Tuesday’s appeals-court ruling and a Supreme Court showdown on the matter could have massive constitutional and political implications.
“For the purpose of this criminal case, former President Trump has become citizen Trump, with all of the defenses of any other criminal defendant,” the three-judge panel wrote in its 57-page opinion. “But any executive immunity that may have protected him while he served as President no longer protects him against this prosecution.”
The panel added in its decision, “We cannot accept former President Trump’s claim that a President has unbounded authority to commit crimes that would neutralize the most fundamental check on executive power — the recognition and implementation of election results.

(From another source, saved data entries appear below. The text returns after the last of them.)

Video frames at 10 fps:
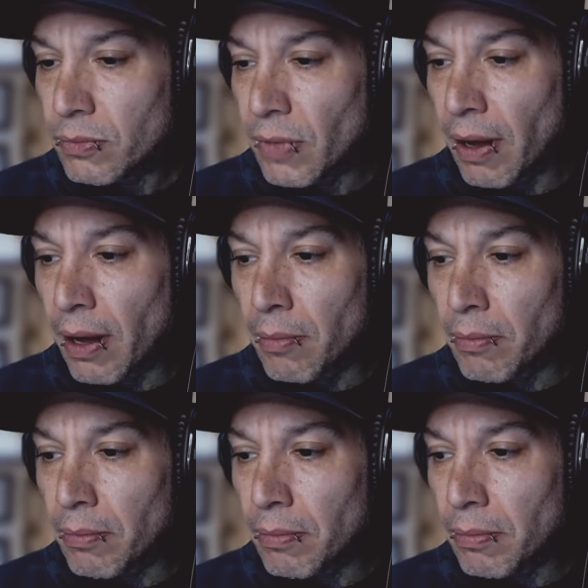
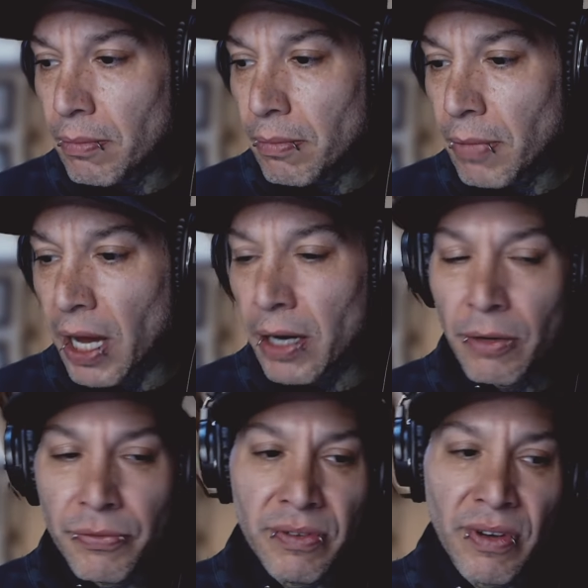um I don't know
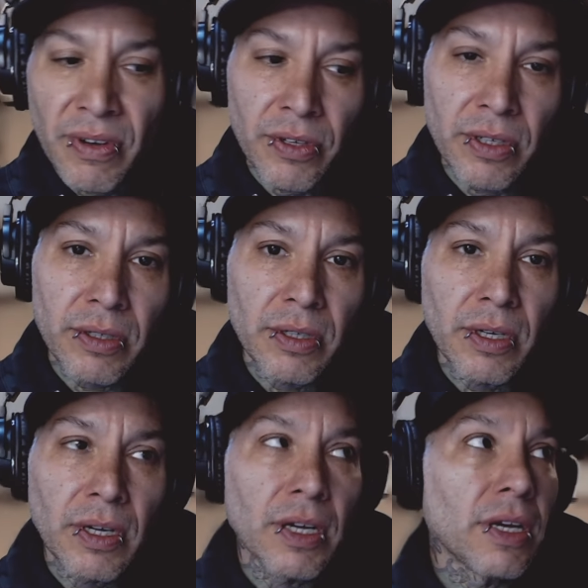if you've ever
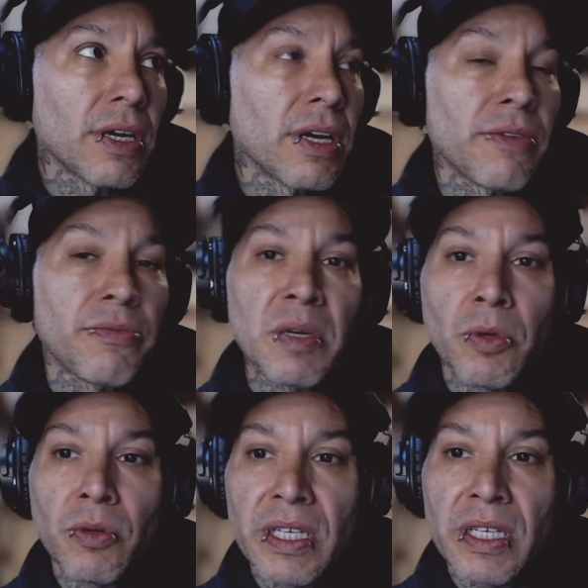if
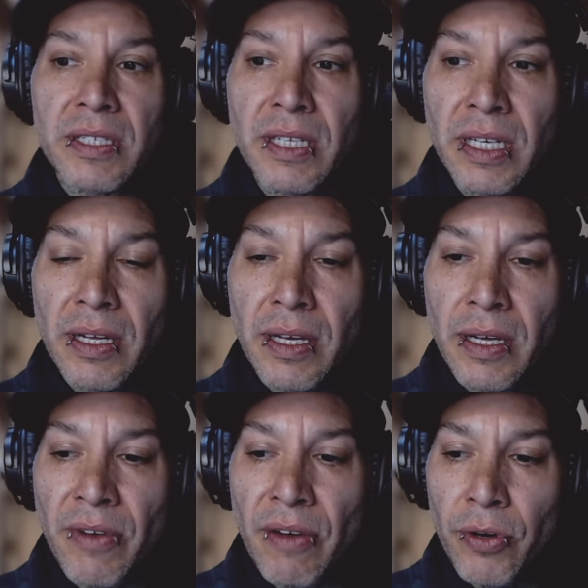people listening
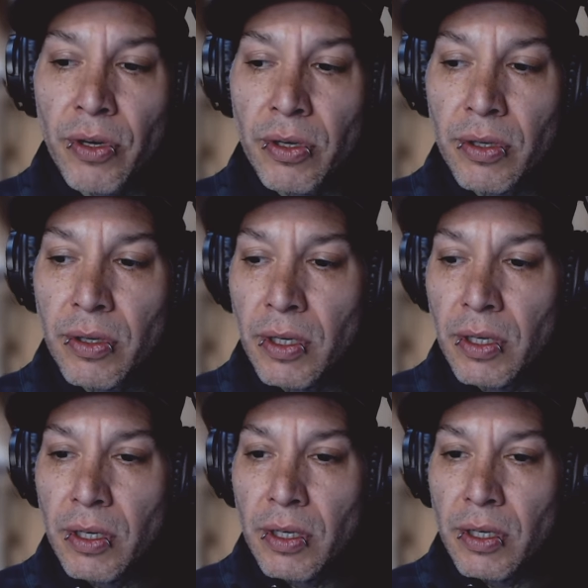have ever
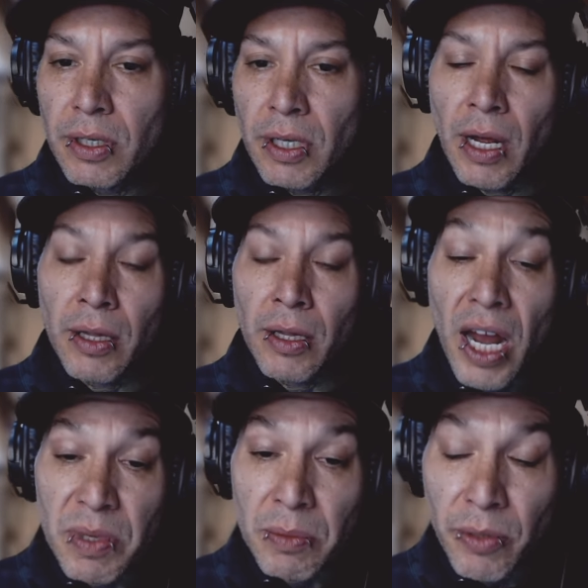you know, a
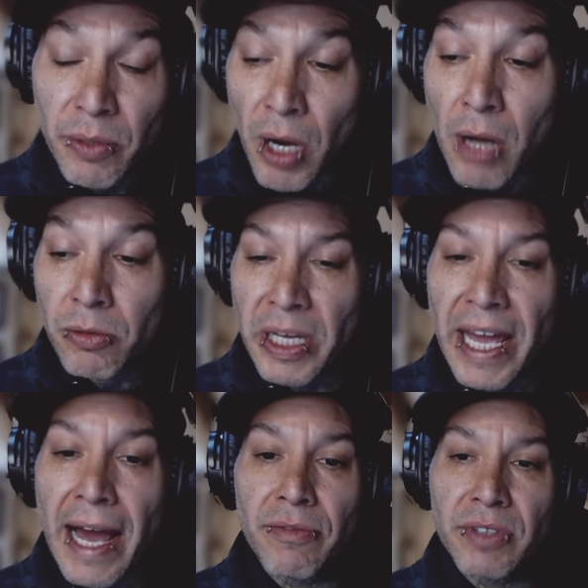lot of people have probably
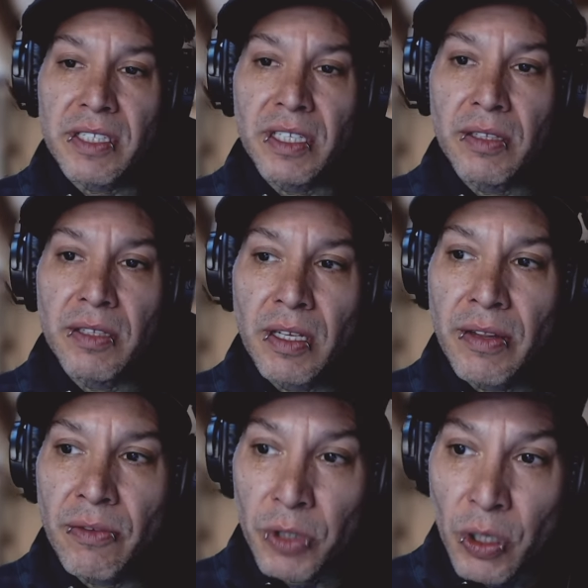have listening
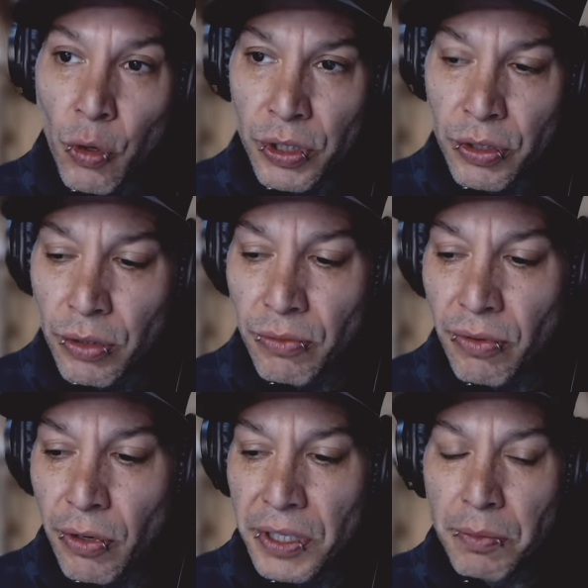they've recorded their own
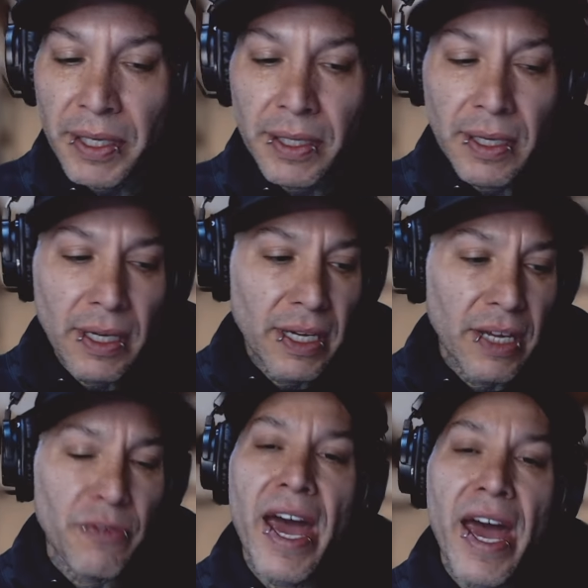voice, but
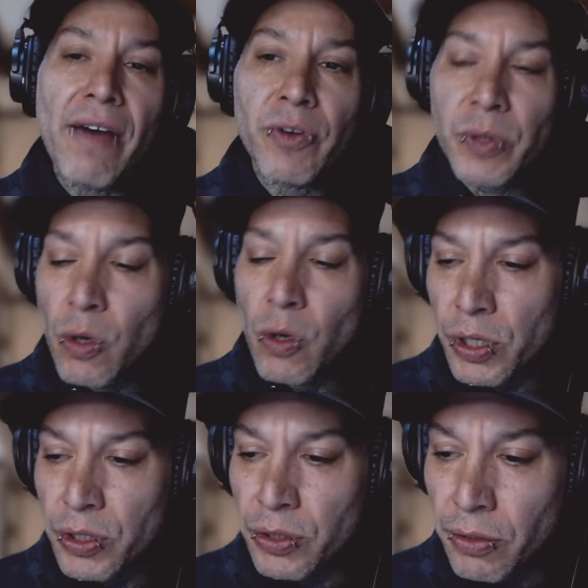if you haven't
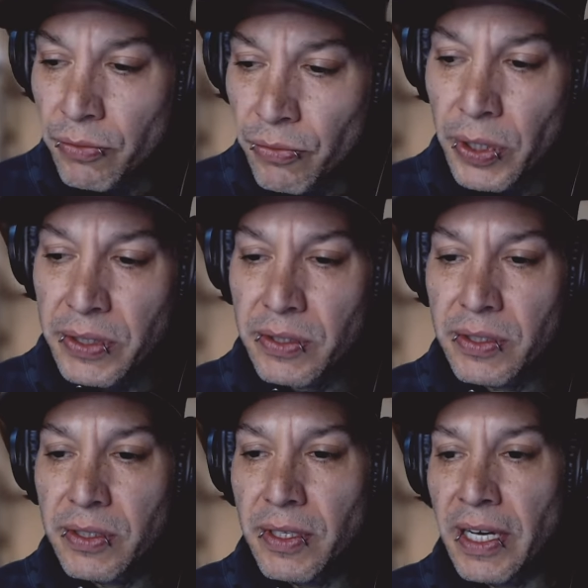recorded your own
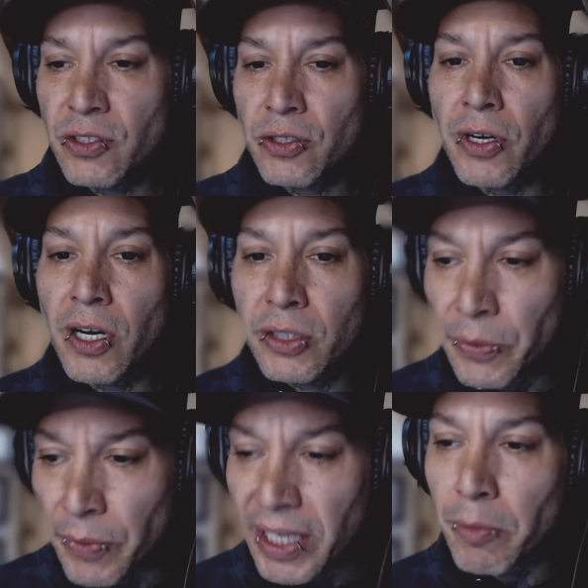voice, I strongly
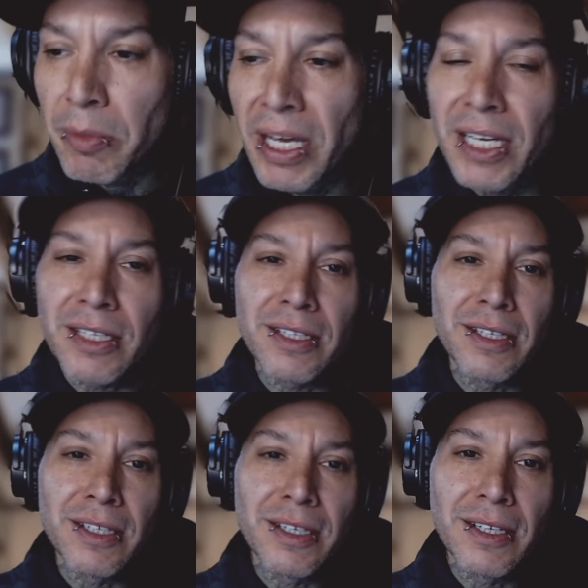recommend
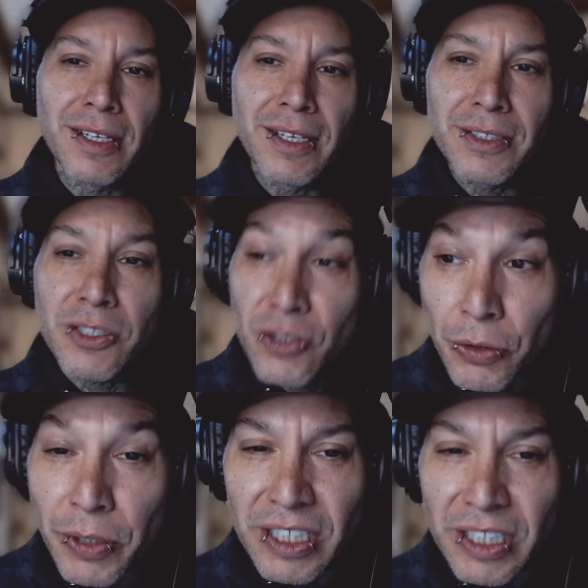just
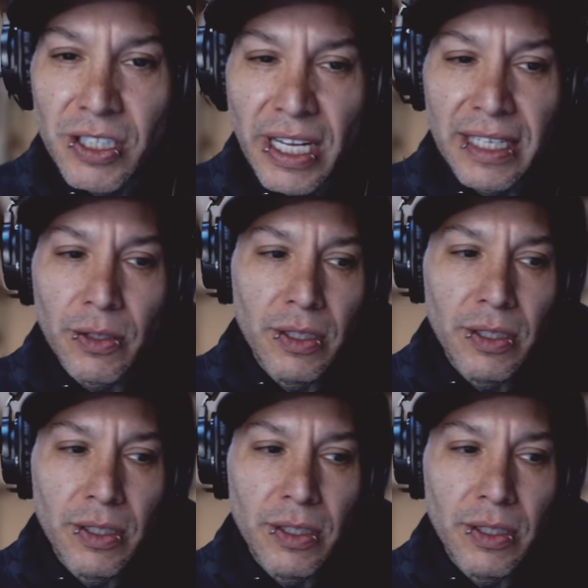do it. Just like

“Nor can we sanction his apparent contention that the Executive has carte blanche to violate the rights of individual citizens to vote and to have their votes count.”
The three-judge panel said Trump’s stance on presidential immunity “would collapse our system of separated powers by placing the President beyond the reach of all three Branches.”
“Presidential immunity against federal indictment would mean that, as to the President, the Congress could not legislate, the Executive could not prosecute and the Judiciary could not review,” the judges wrote. “We cannot accept that the office of the Presidency places its former occupants above the law for all time thereafter.”
Steven Cheung, a Trump-campaign spokesperson, blasted the appeals court ruling in a statement, arguing that if immunity was not granted to a president, “every future President who leaves office will be immediately indicted by the opposing party.”
“Without complete immunity, a President of the United States would not be able to properly function!” Cheung said in the statement, which called Smith “deranged” and his prosecution of Trump “unconstitutional.”
Cheung added, “Prosecuting a President for official acts violates the Constitution and threatens the bedrock of our Republic.
“President Trump respectfully disagrees with the DC Circuit’s decision and will appeal it in order to safeguard the Presidency and the Constitution.”
Trump had a sweeping victory in the Iowa caucuses and is the frontrunner for the Republican presidential nomination. That would set him up for a rematch with President Joe Biden this year.
The Supreme Court will be in uncharted territory if it agrees to take up an appeal. And if Trump is convicted in Smith’s case and elected for a second term, it would mark another unprecedented moment in US history: the first time the country had a president-elect who was convicted of a felony.
The scenario could also test the limits of the presidential pardon as Trump could try to pardon himself.
Trump also faces a felony trial in his Manhattan hush-money case. That state-level business-fraud indictment may now be the first criminal case to go to trial. Jury selection for that case is scheduled for March 25.
Tuesday’s appeals-court ruling came after the panel last month grilled Trump’s legal team about the merits of its argument that Trump couldn’t be prosecuted for a crime unless he was first impeached and convicted by Congress for it.
It culminated in Judge Florence Pan posing a series of hypotheticals to Trump’s lawyer D. John Sauer, and Sauer saying a former president could not be criminally prosecuted for selling pardons or military secrets if he wasn’t first impeached for it.
He also refused to say whether a president could be prosecuted for ordering SEAL Team Six to assassinate a rival if he wasn’t impeached first.
“He would have to be, and would, speedily be impeached and convicted before the criminal prosecution — ” Sauer began in January, but Pan cut him off.
“I asked you a yes or no question,” she said. “Could a president who ordered SEAL Team Six to assassinate a political rival, who was not impeached, would he be subject to criminal prosecution?”
“If he were impeached and convicted first, and so — ” Sauer began.
“So your answer is no,” Pan said.
The judges also then pointed out that Trump’s legal team was now arguing the exact opposite of what his defense lawyers argued when he was impeached following the Capitol riot in 2021.
His attorneys argued at the time that Trump should not be impeached and should face the courts instead.